§ Exercise description: Please reproduce exactly the lines from the start of the records through the one containing "[00:05:31.97]", and nothing more.

[Collected data]
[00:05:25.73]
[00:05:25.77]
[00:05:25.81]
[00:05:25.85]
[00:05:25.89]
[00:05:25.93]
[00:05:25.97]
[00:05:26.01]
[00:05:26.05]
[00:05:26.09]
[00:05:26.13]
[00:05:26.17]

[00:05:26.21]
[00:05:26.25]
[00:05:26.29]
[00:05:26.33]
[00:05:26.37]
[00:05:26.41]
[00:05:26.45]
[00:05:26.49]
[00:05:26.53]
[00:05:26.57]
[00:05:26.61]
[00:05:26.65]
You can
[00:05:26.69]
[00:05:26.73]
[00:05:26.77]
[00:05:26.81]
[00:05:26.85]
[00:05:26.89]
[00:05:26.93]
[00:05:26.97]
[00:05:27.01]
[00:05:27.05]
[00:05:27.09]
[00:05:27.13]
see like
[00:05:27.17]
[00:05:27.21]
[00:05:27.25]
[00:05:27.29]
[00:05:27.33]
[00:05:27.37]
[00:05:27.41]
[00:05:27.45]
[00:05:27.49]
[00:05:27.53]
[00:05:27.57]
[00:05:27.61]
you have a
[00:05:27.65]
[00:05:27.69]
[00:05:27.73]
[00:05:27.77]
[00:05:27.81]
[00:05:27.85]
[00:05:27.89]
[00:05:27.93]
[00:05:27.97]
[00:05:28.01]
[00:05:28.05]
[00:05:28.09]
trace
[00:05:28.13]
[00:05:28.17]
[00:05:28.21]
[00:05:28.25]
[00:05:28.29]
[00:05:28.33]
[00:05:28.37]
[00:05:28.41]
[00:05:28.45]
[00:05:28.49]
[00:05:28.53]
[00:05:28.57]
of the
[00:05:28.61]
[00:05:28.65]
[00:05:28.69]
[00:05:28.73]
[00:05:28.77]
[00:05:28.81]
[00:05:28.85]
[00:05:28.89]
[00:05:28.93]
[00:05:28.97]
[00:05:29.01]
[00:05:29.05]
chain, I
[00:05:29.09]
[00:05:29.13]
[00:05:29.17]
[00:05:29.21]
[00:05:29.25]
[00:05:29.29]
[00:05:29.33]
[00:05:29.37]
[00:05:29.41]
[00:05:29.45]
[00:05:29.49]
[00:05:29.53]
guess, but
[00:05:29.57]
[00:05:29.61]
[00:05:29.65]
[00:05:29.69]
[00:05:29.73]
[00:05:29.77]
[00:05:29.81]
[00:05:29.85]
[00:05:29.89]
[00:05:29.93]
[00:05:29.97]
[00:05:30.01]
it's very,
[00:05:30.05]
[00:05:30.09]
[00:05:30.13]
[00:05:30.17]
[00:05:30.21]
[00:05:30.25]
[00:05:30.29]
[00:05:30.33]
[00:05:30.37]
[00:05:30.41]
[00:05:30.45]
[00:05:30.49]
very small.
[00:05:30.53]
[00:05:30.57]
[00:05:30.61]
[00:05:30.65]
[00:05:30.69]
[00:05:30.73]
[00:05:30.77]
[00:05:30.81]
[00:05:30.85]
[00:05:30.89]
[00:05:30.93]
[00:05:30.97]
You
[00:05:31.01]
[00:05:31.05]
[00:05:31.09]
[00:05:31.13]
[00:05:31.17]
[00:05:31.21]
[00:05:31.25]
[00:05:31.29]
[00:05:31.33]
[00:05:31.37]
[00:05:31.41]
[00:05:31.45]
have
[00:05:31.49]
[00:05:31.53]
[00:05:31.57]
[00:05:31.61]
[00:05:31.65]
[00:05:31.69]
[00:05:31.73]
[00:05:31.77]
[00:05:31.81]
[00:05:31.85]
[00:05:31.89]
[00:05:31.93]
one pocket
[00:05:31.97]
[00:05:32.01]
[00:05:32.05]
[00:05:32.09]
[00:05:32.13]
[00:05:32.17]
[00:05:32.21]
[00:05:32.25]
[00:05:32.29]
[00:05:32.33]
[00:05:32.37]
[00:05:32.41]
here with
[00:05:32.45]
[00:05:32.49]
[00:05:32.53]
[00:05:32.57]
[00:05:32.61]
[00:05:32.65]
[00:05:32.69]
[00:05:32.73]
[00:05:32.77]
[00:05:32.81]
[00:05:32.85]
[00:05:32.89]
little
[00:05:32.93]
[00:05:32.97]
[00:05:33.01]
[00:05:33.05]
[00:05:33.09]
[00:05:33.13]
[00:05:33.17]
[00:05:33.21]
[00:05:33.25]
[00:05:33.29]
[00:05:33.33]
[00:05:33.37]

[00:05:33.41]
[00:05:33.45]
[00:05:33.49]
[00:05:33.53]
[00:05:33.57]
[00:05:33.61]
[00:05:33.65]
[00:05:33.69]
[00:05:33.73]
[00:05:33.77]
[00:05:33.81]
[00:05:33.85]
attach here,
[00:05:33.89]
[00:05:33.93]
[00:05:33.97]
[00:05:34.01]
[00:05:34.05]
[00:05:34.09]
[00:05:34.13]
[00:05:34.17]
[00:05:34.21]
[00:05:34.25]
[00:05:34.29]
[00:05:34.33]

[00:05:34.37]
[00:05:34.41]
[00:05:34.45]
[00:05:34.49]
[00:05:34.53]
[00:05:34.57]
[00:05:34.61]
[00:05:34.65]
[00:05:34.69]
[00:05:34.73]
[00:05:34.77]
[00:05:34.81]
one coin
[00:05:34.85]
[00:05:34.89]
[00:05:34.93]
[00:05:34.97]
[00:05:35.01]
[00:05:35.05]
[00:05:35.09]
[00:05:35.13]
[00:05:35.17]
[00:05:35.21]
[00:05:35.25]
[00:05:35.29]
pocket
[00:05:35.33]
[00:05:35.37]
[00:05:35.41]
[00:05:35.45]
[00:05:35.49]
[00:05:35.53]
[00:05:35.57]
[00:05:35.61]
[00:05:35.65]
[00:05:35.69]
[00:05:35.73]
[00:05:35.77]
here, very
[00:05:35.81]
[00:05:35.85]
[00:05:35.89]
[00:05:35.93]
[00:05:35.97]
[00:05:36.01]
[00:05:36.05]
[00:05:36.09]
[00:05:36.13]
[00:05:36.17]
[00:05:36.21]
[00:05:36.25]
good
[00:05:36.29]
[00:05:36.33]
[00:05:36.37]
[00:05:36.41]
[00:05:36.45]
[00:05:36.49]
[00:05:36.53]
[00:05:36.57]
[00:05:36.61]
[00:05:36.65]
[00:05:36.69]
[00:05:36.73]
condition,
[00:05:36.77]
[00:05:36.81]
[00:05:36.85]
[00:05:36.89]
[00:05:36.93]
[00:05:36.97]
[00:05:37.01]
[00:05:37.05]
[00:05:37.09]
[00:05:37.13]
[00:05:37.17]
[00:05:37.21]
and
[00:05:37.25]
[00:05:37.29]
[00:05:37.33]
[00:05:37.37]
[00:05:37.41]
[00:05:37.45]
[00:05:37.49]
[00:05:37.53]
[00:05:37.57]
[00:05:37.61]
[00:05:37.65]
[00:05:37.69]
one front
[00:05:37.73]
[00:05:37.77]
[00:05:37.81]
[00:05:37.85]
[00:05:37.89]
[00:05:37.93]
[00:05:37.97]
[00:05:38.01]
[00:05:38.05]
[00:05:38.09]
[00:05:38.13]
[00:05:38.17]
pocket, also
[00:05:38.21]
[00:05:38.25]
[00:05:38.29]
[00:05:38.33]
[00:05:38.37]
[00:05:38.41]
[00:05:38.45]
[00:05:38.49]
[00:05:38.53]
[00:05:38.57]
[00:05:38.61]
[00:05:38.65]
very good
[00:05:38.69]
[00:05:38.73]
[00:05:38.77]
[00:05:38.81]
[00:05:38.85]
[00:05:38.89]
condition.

§ Solution to this exercise:
[00:05:25.73]
[00:05:25.77]
[00:05:25.81]
[00:05:25.85]
[00:05:25.89]
[00:05:25.93]
[00:05:25.97]
[00:05:26.01]
[00:05:26.05]
[00:05:26.09]
[00:05:26.13]
[00:05:26.17]

[00:05:26.21]
[00:05:26.25]
[00:05:26.29]
[00:05:26.33]
[00:05:26.37]
[00:05:26.41]
[00:05:26.45]
[00:05:26.49]
[00:05:26.53]
[00:05:26.57]
[00:05:26.61]
[00:05:26.65]
You can
[00:05:26.69]
[00:05:26.73]
[00:05:26.77]
[00:05:26.81]
[00:05:26.85]
[00:05:26.89]
[00:05:26.93]
[00:05:26.97]
[00:05:27.01]
[00:05:27.05]
[00:05:27.09]
[00:05:27.13]
see like
[00:05:27.17]
[00:05:27.21]
[00:05:27.25]
[00:05:27.29]
[00:05:27.33]
[00:05:27.37]
[00:05:27.41]
[00:05:27.45]
[00:05:27.49]
[00:05:27.53]
[00:05:27.57]
[00:05:27.61]
you have a
[00:05:27.65]
[00:05:27.69]
[00:05:27.73]
[00:05:27.77]
[00:05:27.81]
[00:05:27.85]
[00:05:27.89]
[00:05:27.93]
[00:05:27.97]
[00:05:28.01]
[00:05:28.05]
[00:05:28.09]
trace
[00:05:28.13]
[00:05:28.17]
[00:05:28.21]
[00:05:28.25]
[00:05:28.29]
[00:05:28.33]
[00:05:28.37]
[00:05:28.41]
[00:05:28.45]
[00:05:28.49]
[00:05:28.53]
[00:05:28.57]
of the
[00:05:28.61]
[00:05:28.65]
[00:05:28.69]
[00:05:28.73]
[00:05:28.77]
[00:05:28.81]
[00:05:28.85]
[00:05:28.89]
[00:05:28.93]
[00:05:28.97]
[00:05:29.01]
[00:05:29.05]
chain, I
[00:05:29.09]
[00:05:29.13]
[00:05:29.17]
[00:05:29.21]
[00:05:29.25]
[00:05:29.29]
[00:05:29.33]
[00:05:29.37]
[00:05:29.41]
[00:05:29.45]
[00:05:29.49]
[00:05:29.53]
guess, but
[00:05:29.57]
[00:05:29.61]
[00:05:29.65]
[00:05:29.69]
[00:05:29.73]
[00:05:29.77]
[00:05:29.81]
[00:05:29.85]
[00:05:29.89]
[00:05:29.93]
[00:05:29.97]
[00:05:30.01]
it's very,
[00:05:30.05]
[00:05:30.09]
[00:05:30.13]
[00:05:30.17]
[00:05:30.21]
[00:05:30.25]
[00:05:30.29]
[00:05:30.33]
[00:05:30.37]
[00:05:30.41]
[00:05:30.45]
[00:05:30.49]
very small.
[00:05:30.53]
[00:05:30.57]
[00:05:30.61]
[00:05:30.65]
[00:05:30.69]
[00:05:30.73]
[00:05:30.77]
[00:05:30.81]
[00:05:30.85]
[00:05:30.89]
[00:05:30.93]
[00:05:30.97]
You
[00:05:31.01]
[00:05:31.05]
[00:05:31.09]
[00:05:31.13]
[00:05:31.17]
[00:05:31.21]
[00:05:31.25]
[00:05:31.29]
[00:05:31.33]
[00:05:31.37]
[00:05:31.41]
[00:05:31.45]
have
[00:05:31.49]
[00:05:31.53]
[00:05:31.57]
[00:05:31.61]
[00:05:31.65]
[00:05:31.69]
[00:05:31.73]
[00:05:31.77]
[00:05:31.81]
[00:05:31.85]
[00:05:31.89]
[00:05:31.93]
one pocket
[00:05:31.97]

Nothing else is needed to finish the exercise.